Frenchies : Dantzig Twist - Marquis de Sade
En 1979, "Dantzig Twist" arrive comme un disque venu d’un autre climat. Marquis de Sade ne sonne pas vraiment français, pas vraiment anglais non plus.
Le groupe vient de Rennes, mais regarde vers Berlin, Varsovie, Manchester, vers ces villes imaginées à travers des pochettes froides et des nuits sans chauffage.
On pose le vinyle, et tout devient nerveux. La basse avance sèchement, la guitare de Frank Darcel découpe l’air, les claviers glissent comme une lumière de néon. Au centre, Philippe Pascal ne chante pas seulement : il tient la distance, élégant, tendu, presque théâtral, comme s’il récitait quelque chose qu’il ne fallait pas dire trop fort.
Dantzig Twist garde ce son brut des premiers disques qu’on écoutait sans mode d’emploi. Rien n’est confortable. Pourtant, on y revient. Parce que l’album capture une jeunesse française qui ne voulait plus du vieux rock, ni des refrains faciles. Elle voulait des murs gris, des rythmes secs, des images européennes, des nuits modernes.

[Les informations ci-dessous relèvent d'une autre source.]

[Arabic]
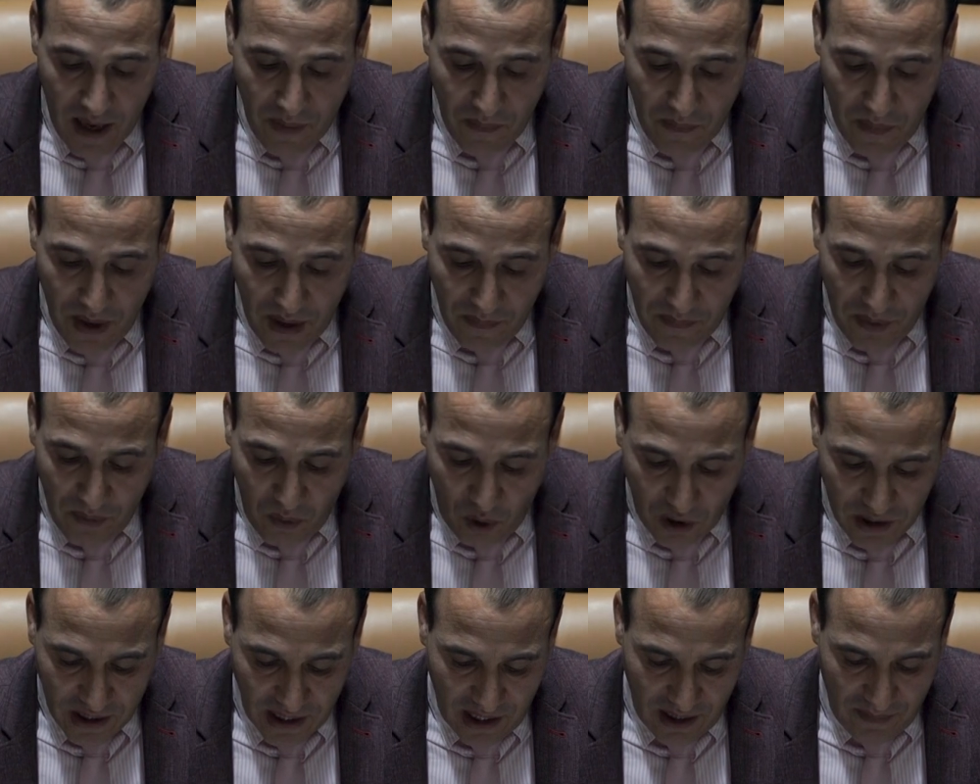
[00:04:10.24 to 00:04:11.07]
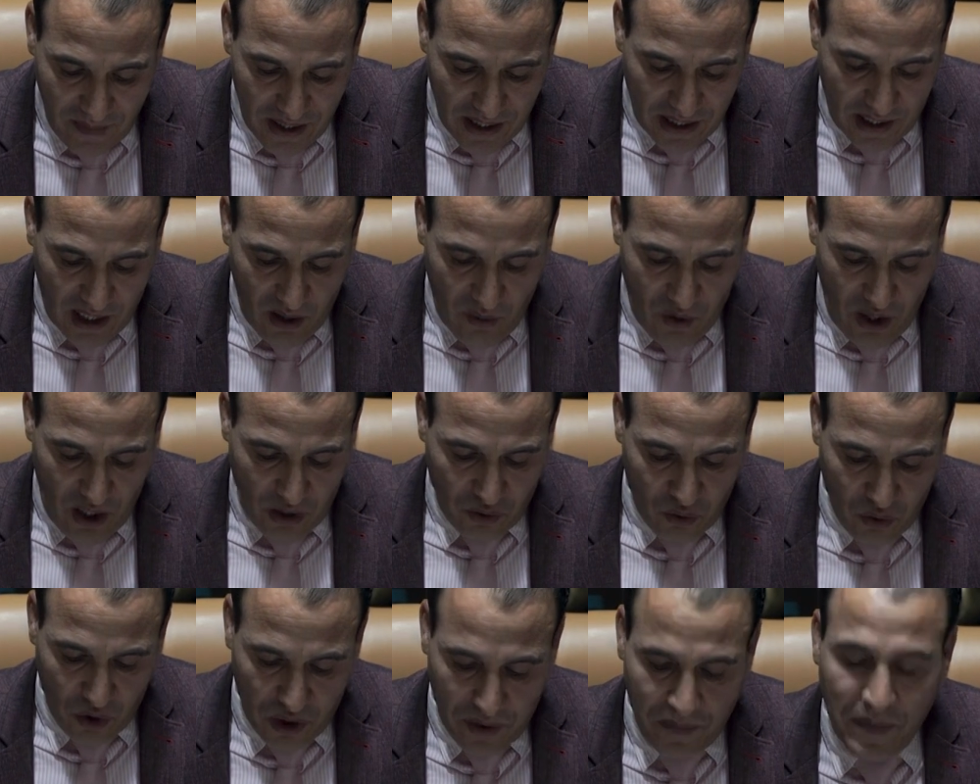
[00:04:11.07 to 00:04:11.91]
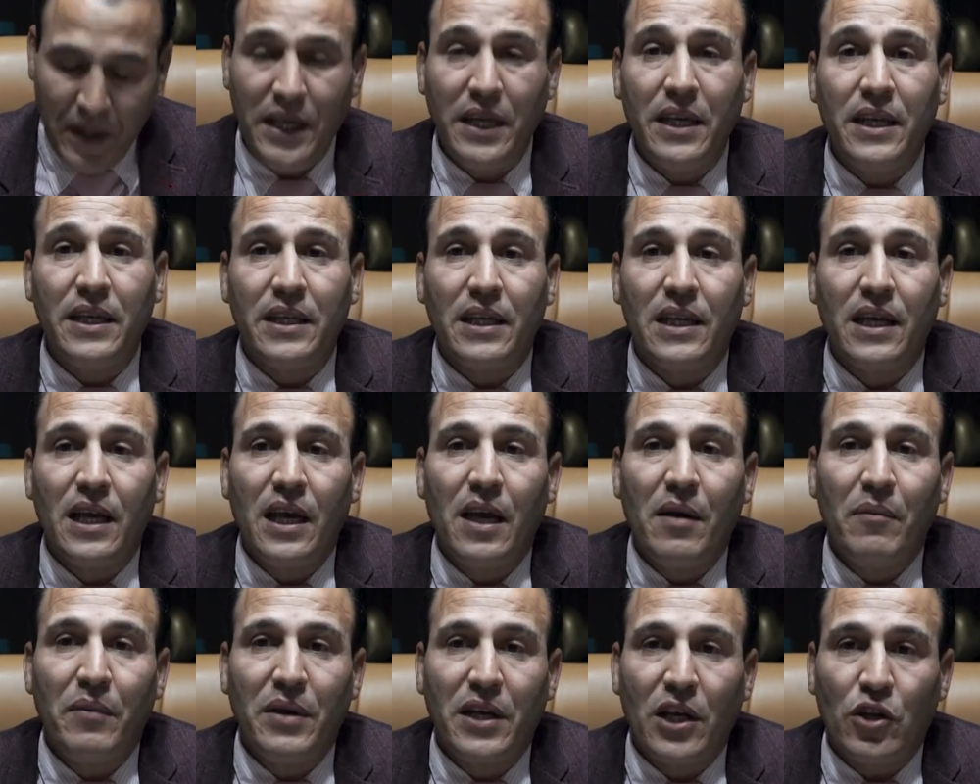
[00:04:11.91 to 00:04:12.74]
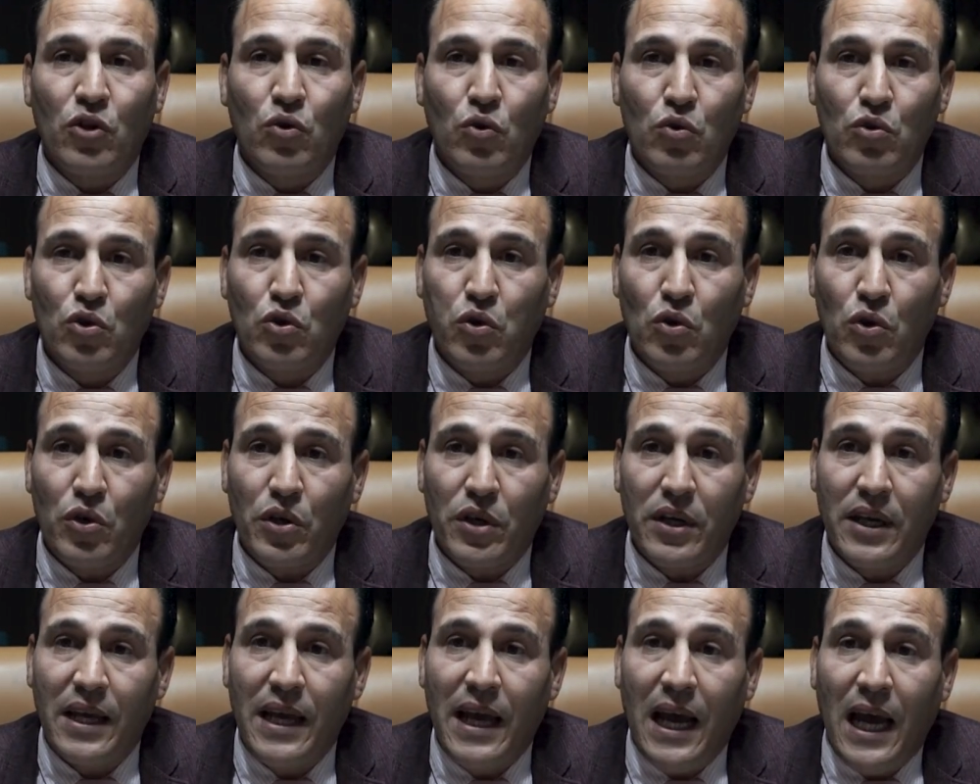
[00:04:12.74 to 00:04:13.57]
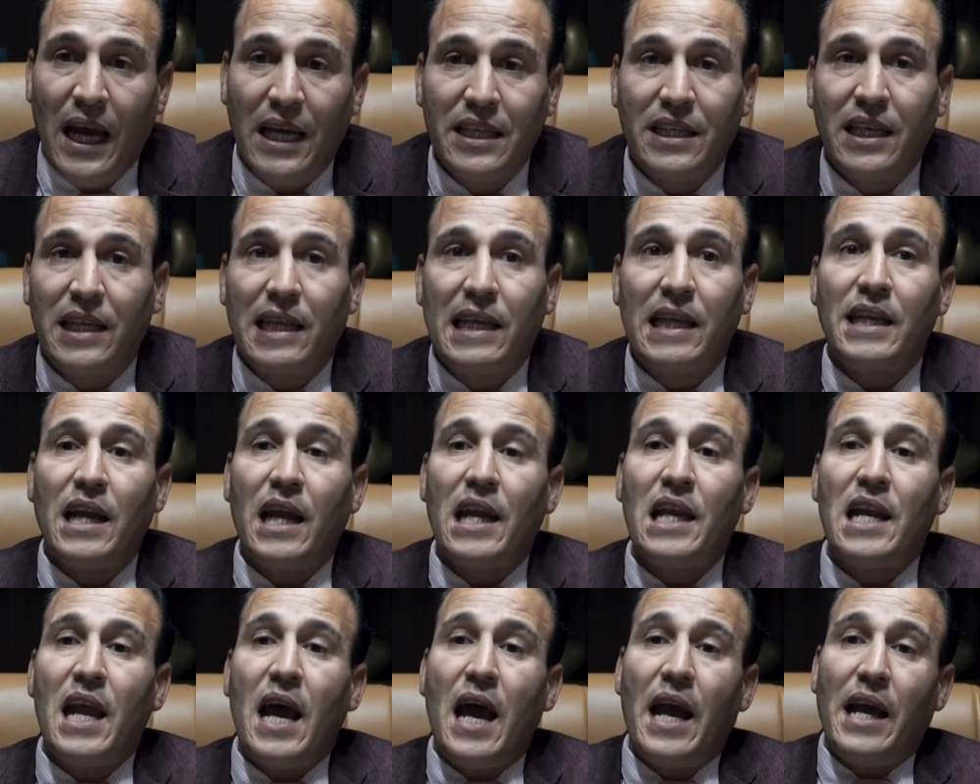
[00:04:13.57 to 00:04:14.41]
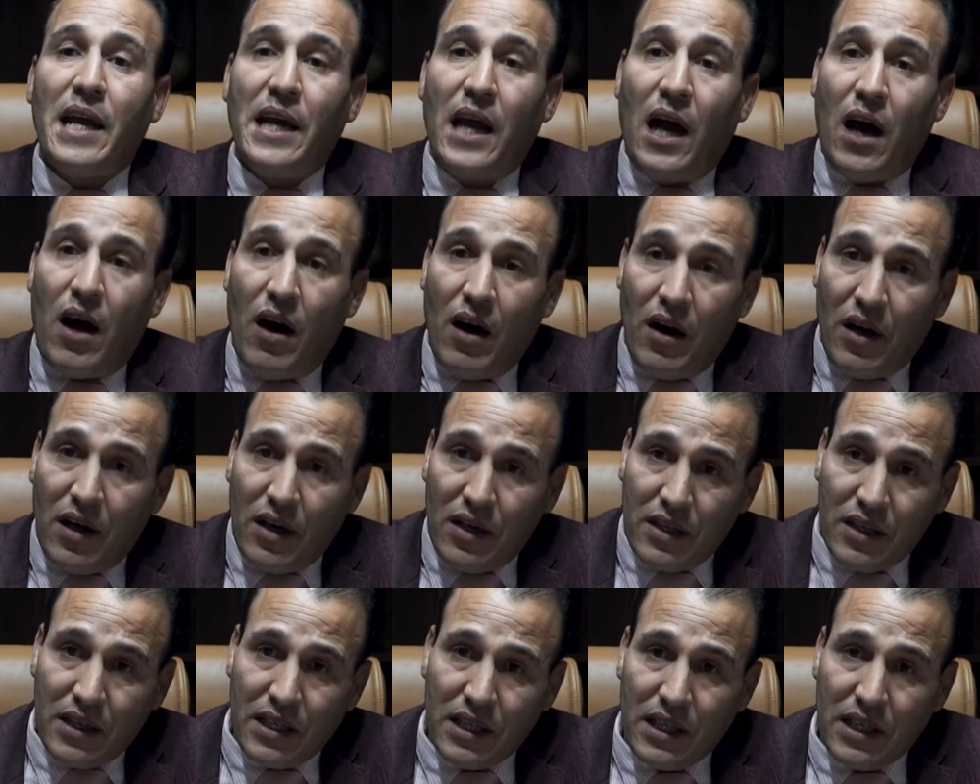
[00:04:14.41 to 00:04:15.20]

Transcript: بمقتضى الماده 71 من الدستور حدد لنا اللائحه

La pochette, elle aussi, semblait prévenir. Ce disque n’allait pas consoler. Il allait accompagner les insomnies, les chambres fermées, les trajets en train avec un walkman trop fort.
Et quand la face s’arrête, il reste cette impression étrange : celle d’avoir traversé une ville inconnue sans jamais avoir quitté sa chambre.